Incuriosito dalla realizzazione di tale opera coraggiosa –  avevo esaminato il Catalogo della Mostra di Parigi, 100 tavole di illustrazione della Divina commedia -, dopo una serie di scambi epistolari finalmente, in una delle sue rarissime discese a Raveo, ho potuto incontrarlo e cercare di capire più a fondo questa sua impresa, nella quale si sono cimentati tutti i più grandi artisti del ‘900.

Catalogo

“Nel 1994 – mi dice -, quando mi vinse il desiderio di realizzare la Divina commedia, rimasi come folgorato. Non ebbi il minimo dubbio che mi apprestavo a vivere un’avventura, che sarebbe durata più di tre anni. Ero completamente preso, dissolto in questo magnifico poema. Prima ancora della modernità di questo testo, mi prese la brama incontenibile di realizzarne una illustrazione: alcune illustrazioni, inizialmente. In forma quasi naïve, con candore e semplicità e naturalezza: io non avevo assolutamente l’intenzione di realizzare l’immensità teologico-filosofica dell’opera dantesca. Man mano che procedevo nella mia impresa la mia incertezza e ritrosia a illustrare tutto diveniva sempre più evidente: però sentivo che dovevo andare a fondo a tutti i costi. Sì, ma come? Accademicamente?… sicuramente no. Completamente figurativo?… non più. Astratto? Perché no? Io volevo andare il più vicino possibile alla interpretazione di Dante: ero diventato suo amico e non volevo assolutamente tradirlo.
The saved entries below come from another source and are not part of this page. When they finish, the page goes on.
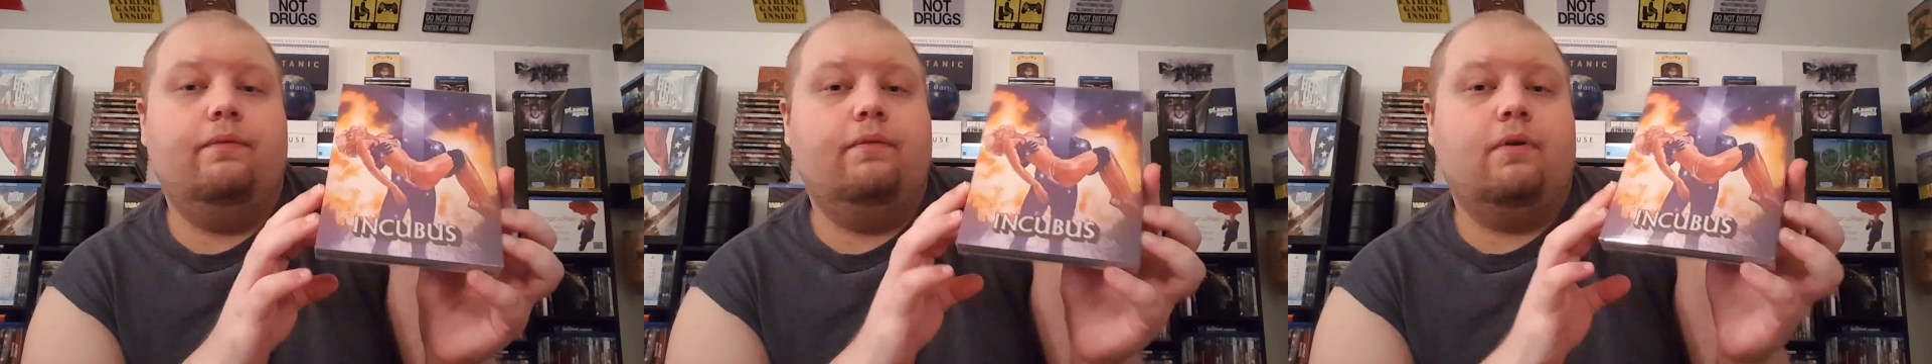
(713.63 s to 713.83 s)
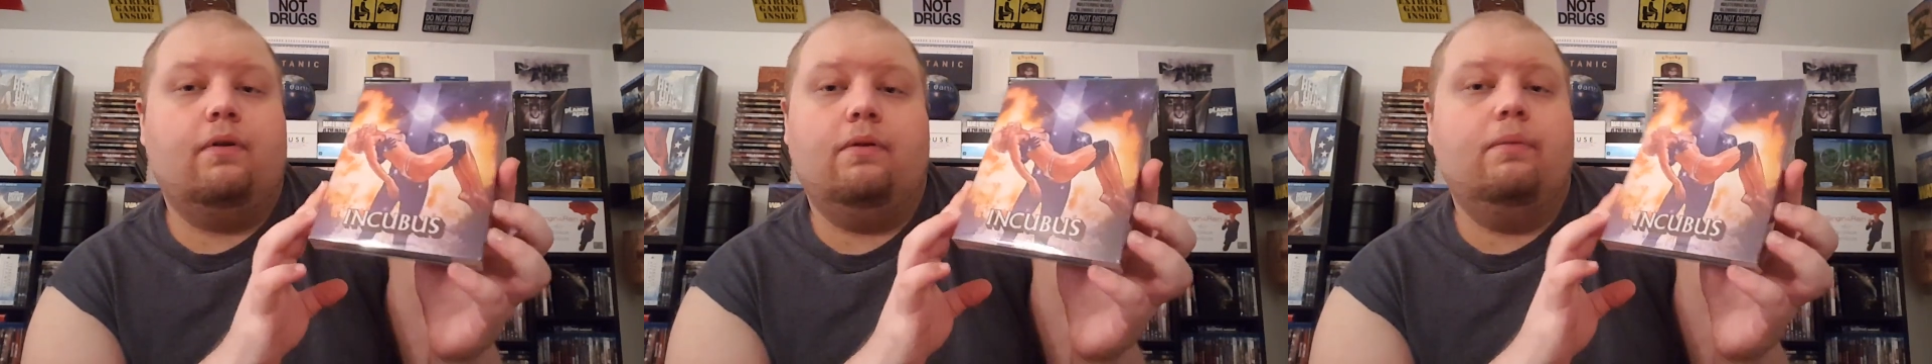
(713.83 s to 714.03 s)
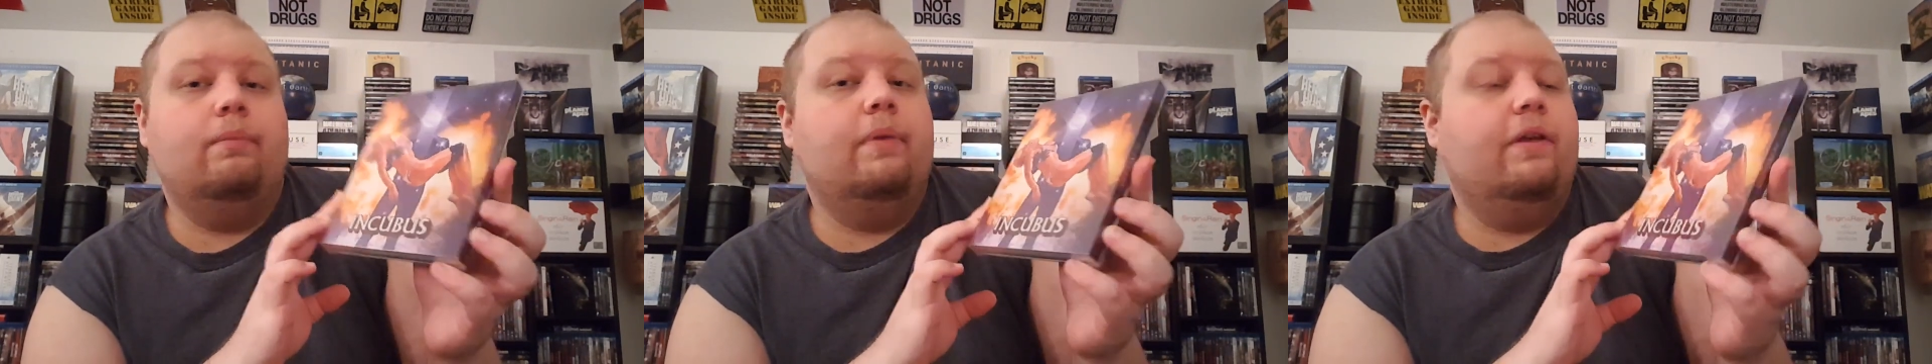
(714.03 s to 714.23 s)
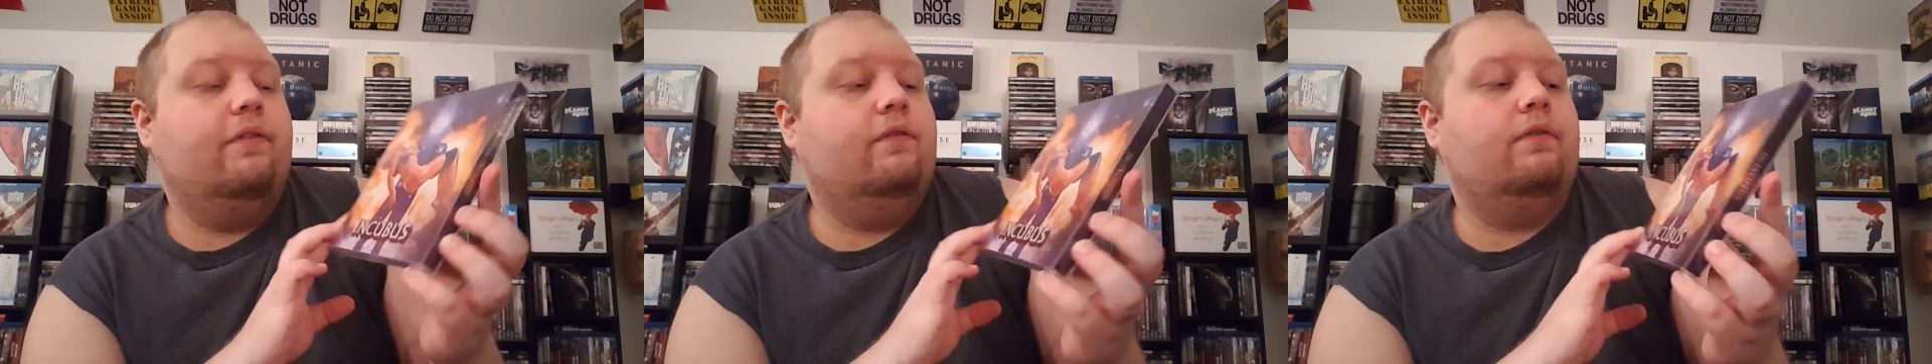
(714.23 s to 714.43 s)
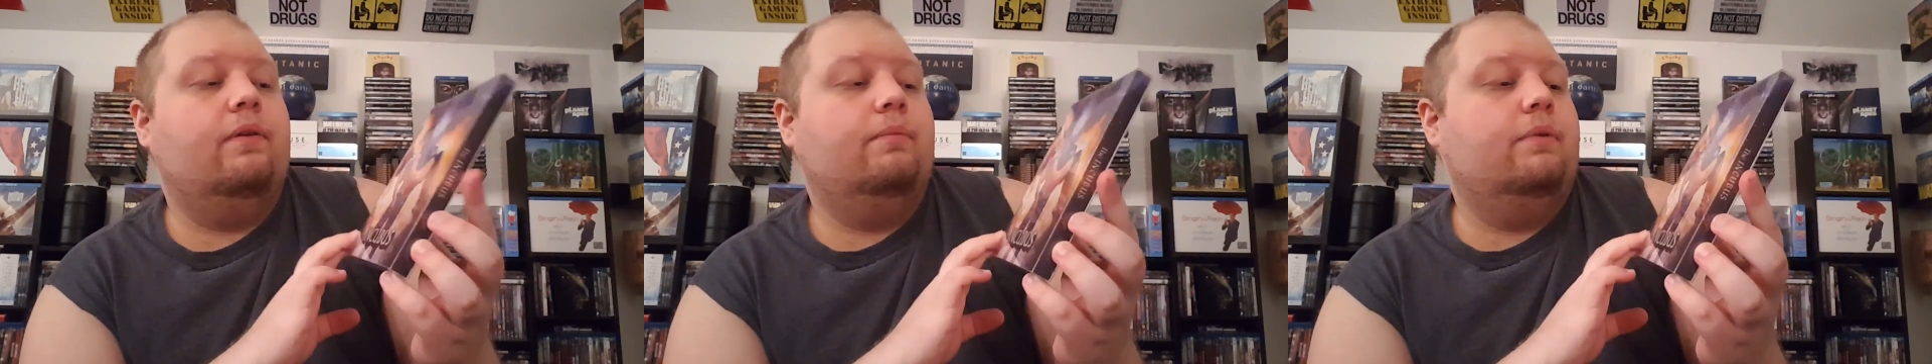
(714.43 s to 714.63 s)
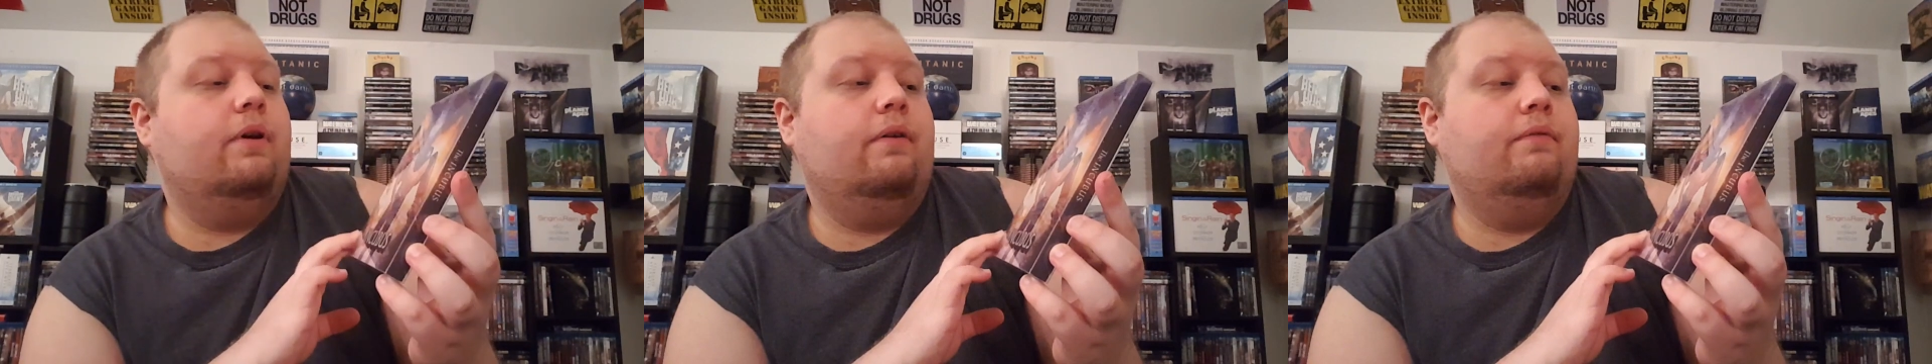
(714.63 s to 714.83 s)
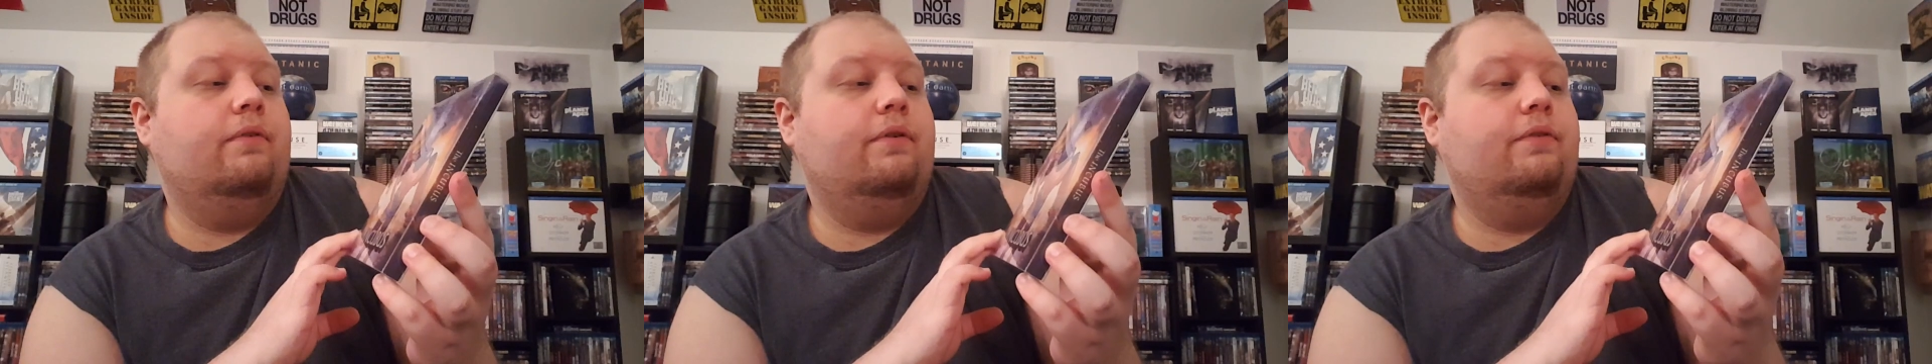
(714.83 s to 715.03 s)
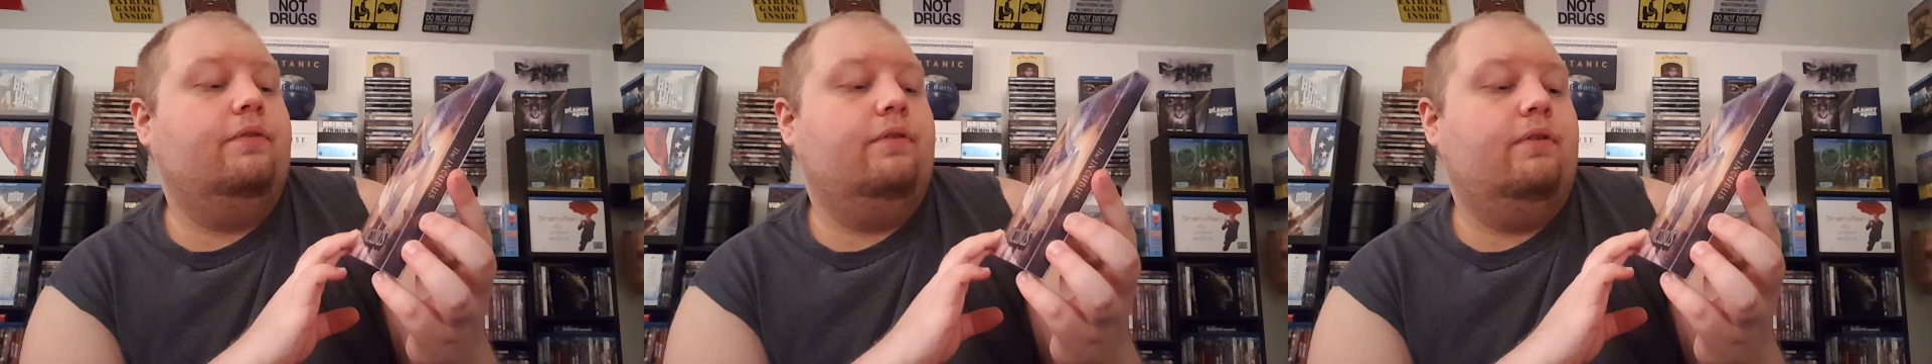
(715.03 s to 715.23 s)
for best
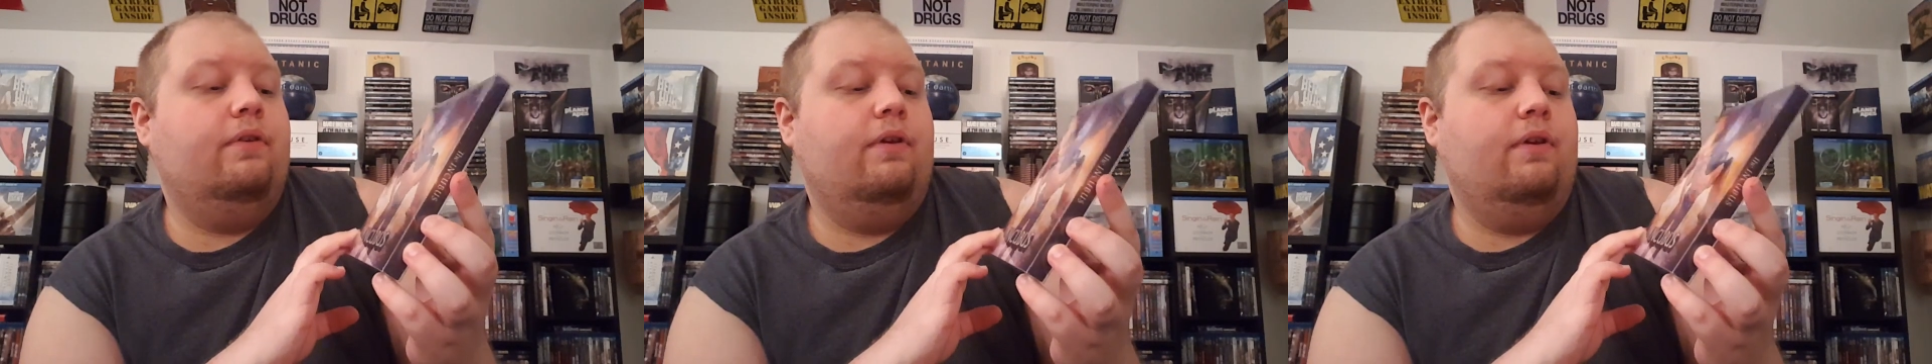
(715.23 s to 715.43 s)
slipcovers.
Lavoro e impegno gravoso e oneroso, quasi velleitario e senza umiltà. A furia di leggerlo e di rileggerlo, io ridiventai un bambino, mi meravigliavo, non comprendevo più bene ciò che emanava e mi arrivava dall’opera.

“A questo proposito – intervengo – nella Gazette Drouot si parla proprio di una figurazione onirica e allusiva”.

“Decisi – continua – di farne una illustrazione, la cui lettura potesse essere compresa da un bambino, in una forma, in una illustrazione, appunto, quasi naïve. I bambini sentono e comprendono la poesia spesso meglio degli adulti. Ma non bisognava cadere in una forma espressiva troppo infantile per rispetto e in relazione all’altezza del meraviglioso poema di Dante.”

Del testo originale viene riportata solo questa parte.